School of Mechanical Engineering, Tongji University, Shanghai 200092, China.
Comput Intell Neurosci. 2020 Mar 18;2020:1386839. doi: 10.1155/2020/1386839. eCollection 2020.
Fuzzy c-means (FCM) is one of the best-known clustering methods to organize the wide variety of datasets automatically and acquire accurate classification, but it has a tendency to fall into local minima. For overcoming these weaknesses, some methods that hybridize PSO and FCM for clustering have been proposed in the literature, and it is demonstrated that these hybrid methods have an improved accuracy over traditional partition clustering approaches, whereas PSO-based clustering methods have poor execution time in comparison to partitional clustering techniques, and the current PSO algorithms require tuning a range of parameters before they are able to find good solutions. Therefore, this paper introduces a hybrid method for fuzzy clustering, named FCM-ELPSO, which aim to deal with these shortcomings. It combines FCM with an improved version of PSO, called ELPSO, which adopts a new enhanced logarithmic inertia weight strategy to provide better balance between exploration and exploitation. This new hybrid method uses PBM(F) index and the objective function value as cluster validity indexes to evaluate the clustering effect. To verify the effectiveness of the algorithm, two types of experiments are performed, including PSO clustering and hybrid clustering. Experiments show that the proposed approach significantly improves convergence speed and the clustering effect.

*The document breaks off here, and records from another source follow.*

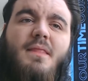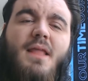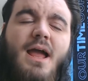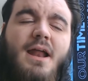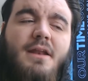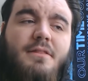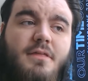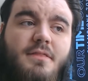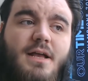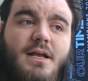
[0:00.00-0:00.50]

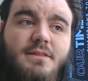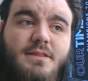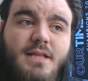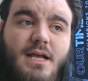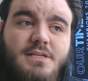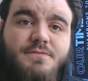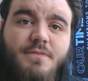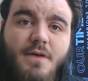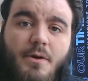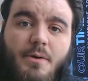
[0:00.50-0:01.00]
And I think
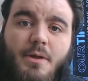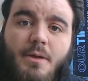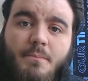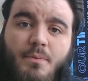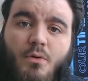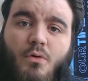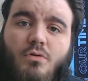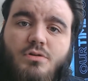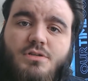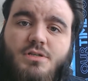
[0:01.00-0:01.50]
that's very
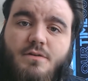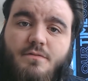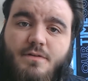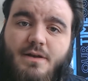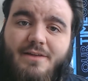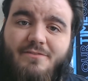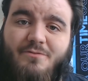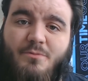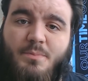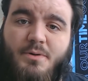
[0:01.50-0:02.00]
important for
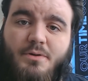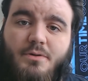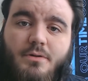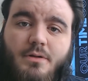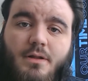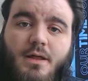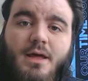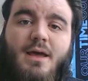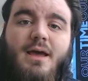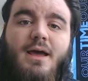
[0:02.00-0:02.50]

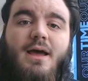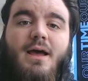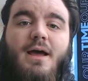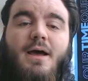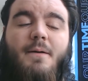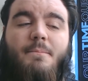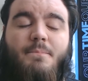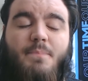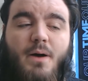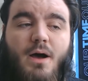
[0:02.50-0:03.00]
Liverpool.
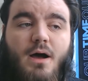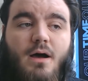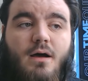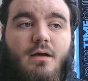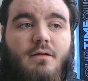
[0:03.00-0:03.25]
ButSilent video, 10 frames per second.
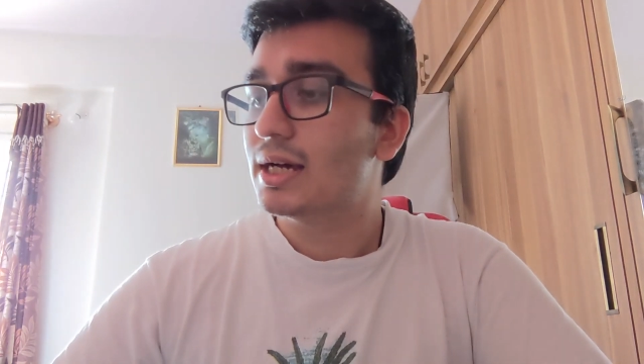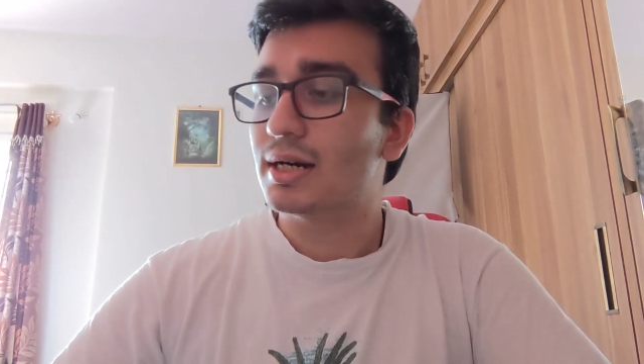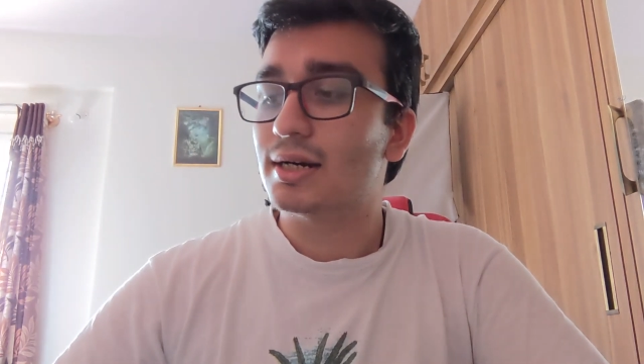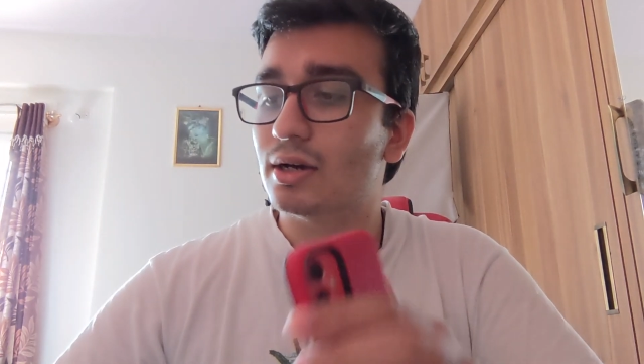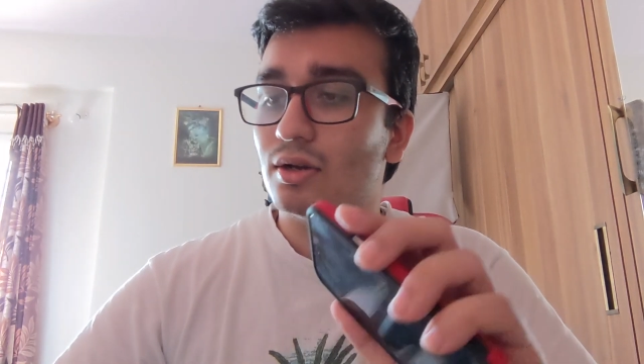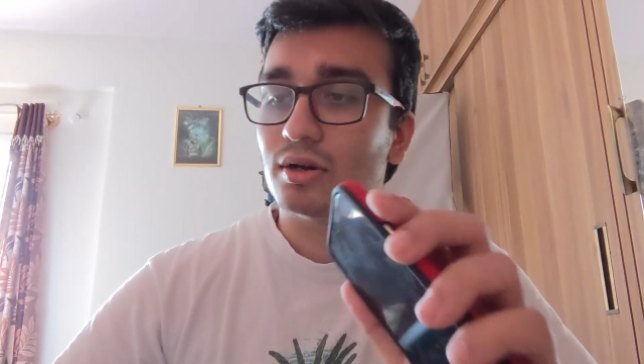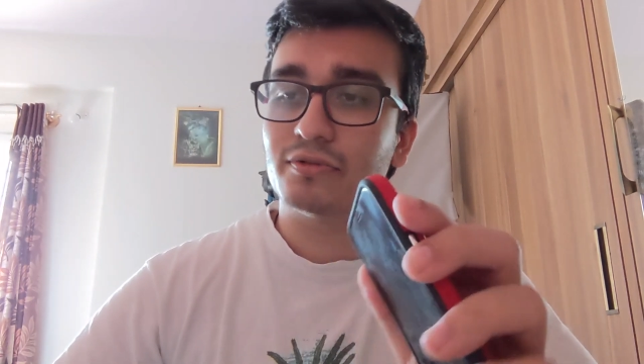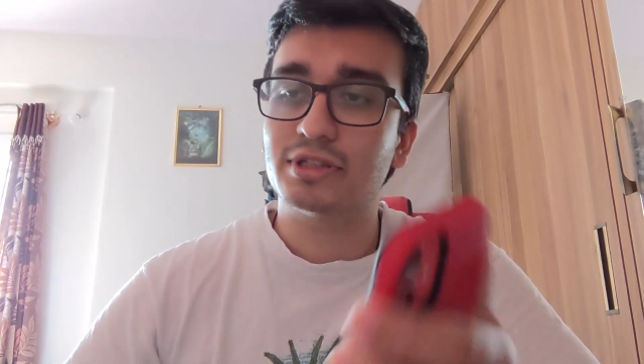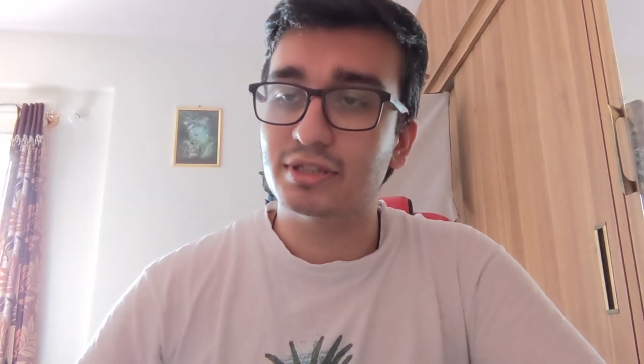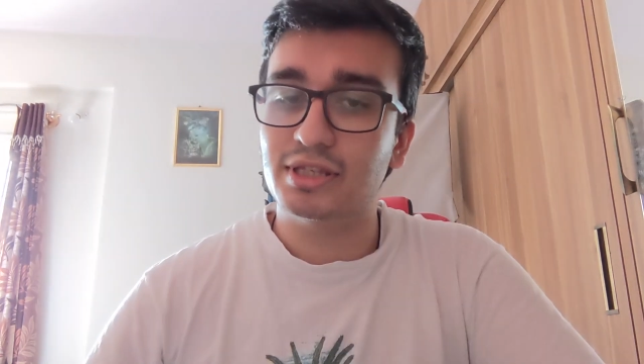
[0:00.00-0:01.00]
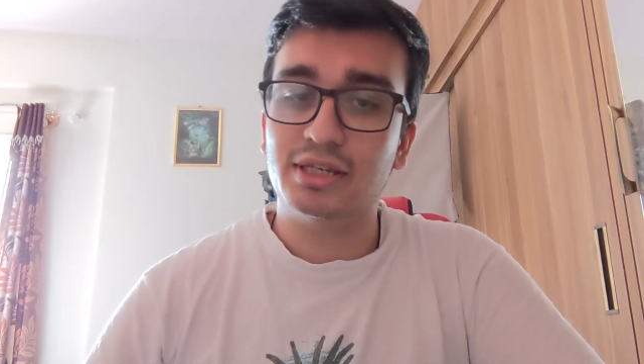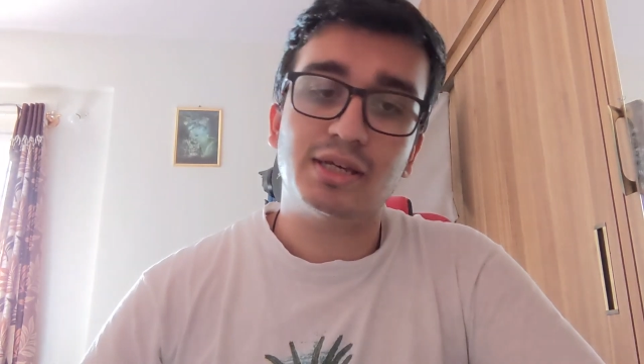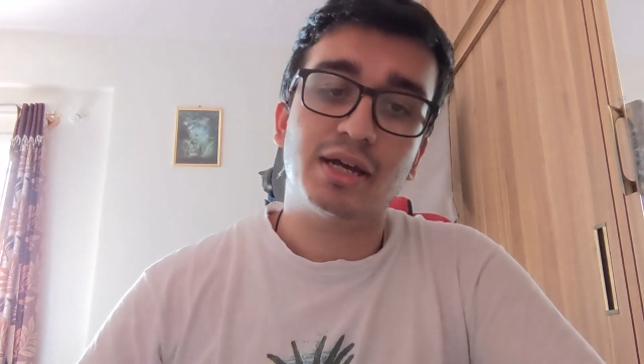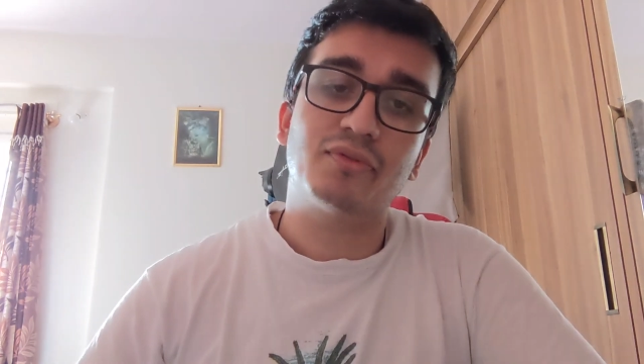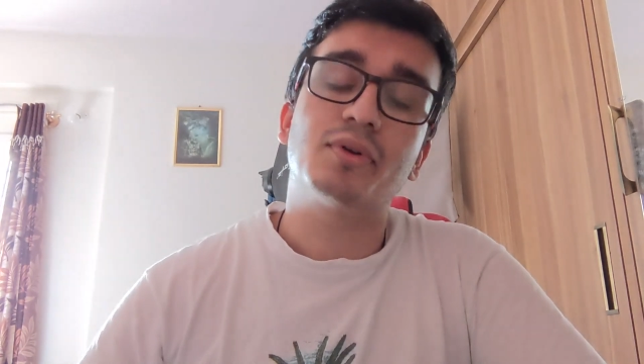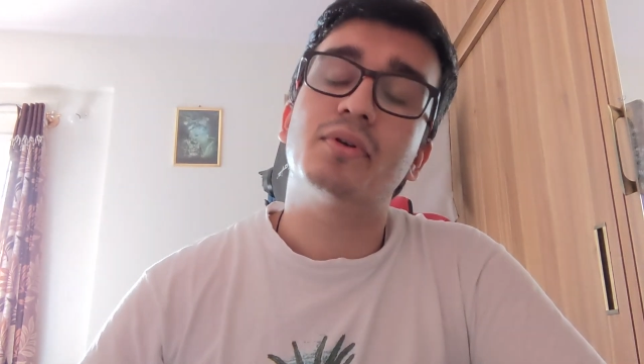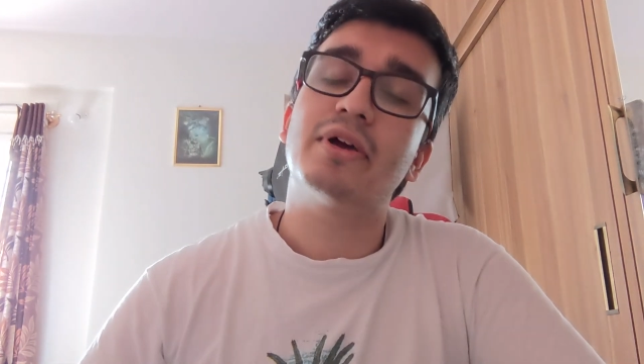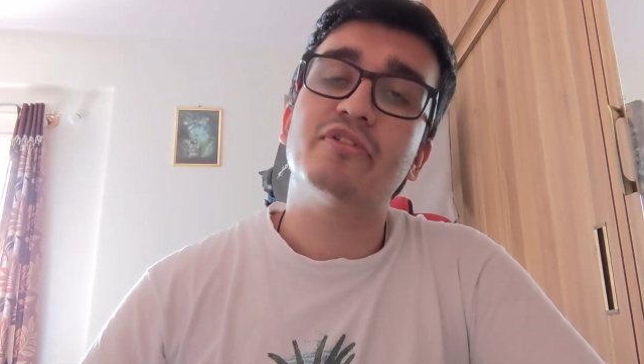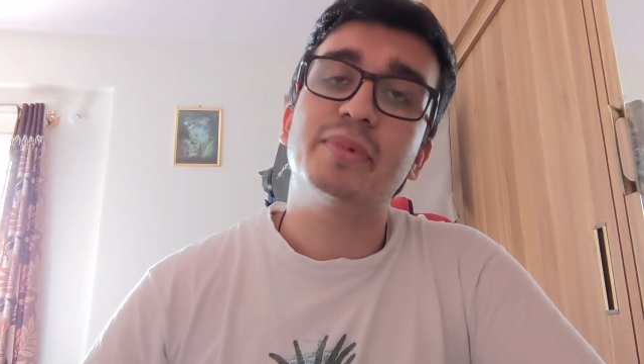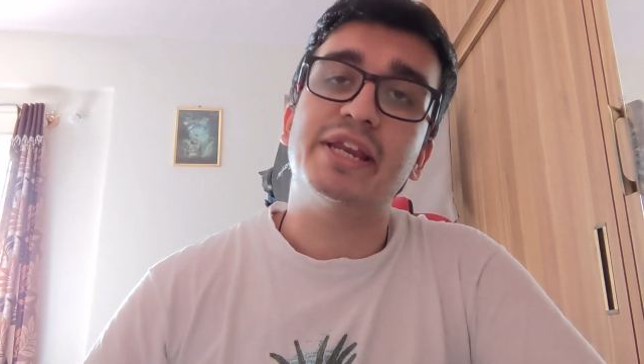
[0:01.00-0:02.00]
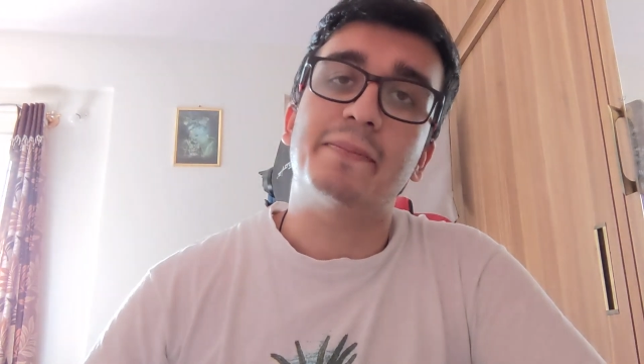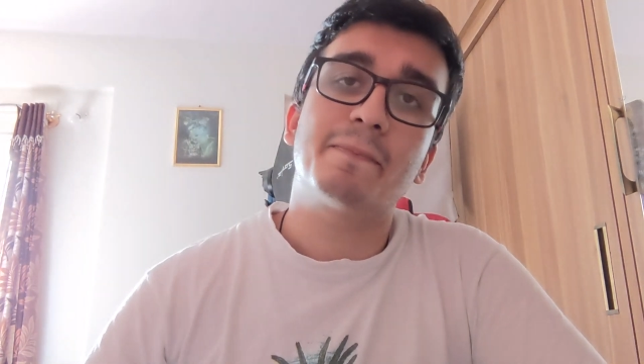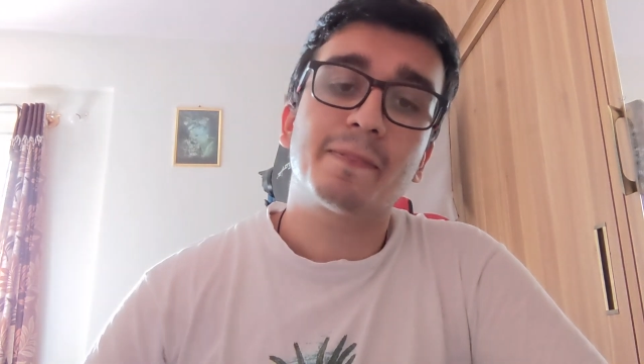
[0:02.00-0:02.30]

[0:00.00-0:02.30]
along with the iPhone 12 mini.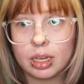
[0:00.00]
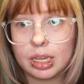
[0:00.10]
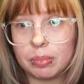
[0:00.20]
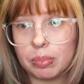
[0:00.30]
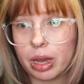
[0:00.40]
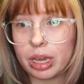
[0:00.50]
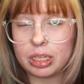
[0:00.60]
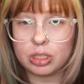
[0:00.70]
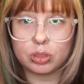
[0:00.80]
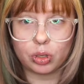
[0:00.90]
it
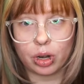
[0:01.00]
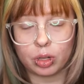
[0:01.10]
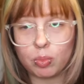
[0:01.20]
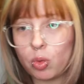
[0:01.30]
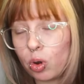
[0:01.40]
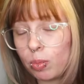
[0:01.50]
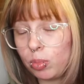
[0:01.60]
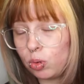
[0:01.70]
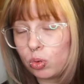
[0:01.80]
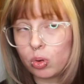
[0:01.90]
might turn out more
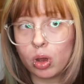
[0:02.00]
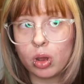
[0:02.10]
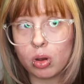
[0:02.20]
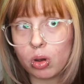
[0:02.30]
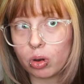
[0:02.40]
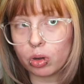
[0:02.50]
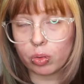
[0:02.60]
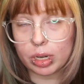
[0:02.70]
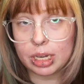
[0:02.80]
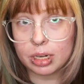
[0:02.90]
blue or
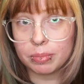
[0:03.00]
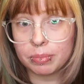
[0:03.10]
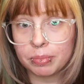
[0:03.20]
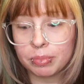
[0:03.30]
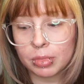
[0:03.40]
green.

模糊 C 均值(FCM)是最著名的聚类方法之一,可用于自动组织各种数据集并获得准确的分类,但它容易陷入局部最小值。为了克服这些弱点,文献中提出了一些将 PSO 和 FCM 混合用于聚类的方法,这些混合方法在准确性方面优于传统的分区聚类方法,而基于 PSO 的聚类方法在执行时间方面不如分区聚类技术,并且当前的 PSO 算法在能够找到好的解决方案之前需要调整一系列参数。因此,本文提出了一种模糊聚类的混合方法,称为 FCM-ELPSO,旨在解决这些缺点。它将 FCM 与称为 ELPSO 的 PSO 的改进版本结合在一起,ELPSO 采用了新的增强对数惯性权重策略,以在探索和利用之间提供更好的平衡。这种新的混合方法使用 PBM(F)指数和目标函数值作为聚类有效性指标来评估聚类效果。为了验证算法的有效性,进行了两种类型的实验,包括 PSO 聚类和混合聚类。实验表明,所提出的方法显著提高了收敛速度和聚类效果。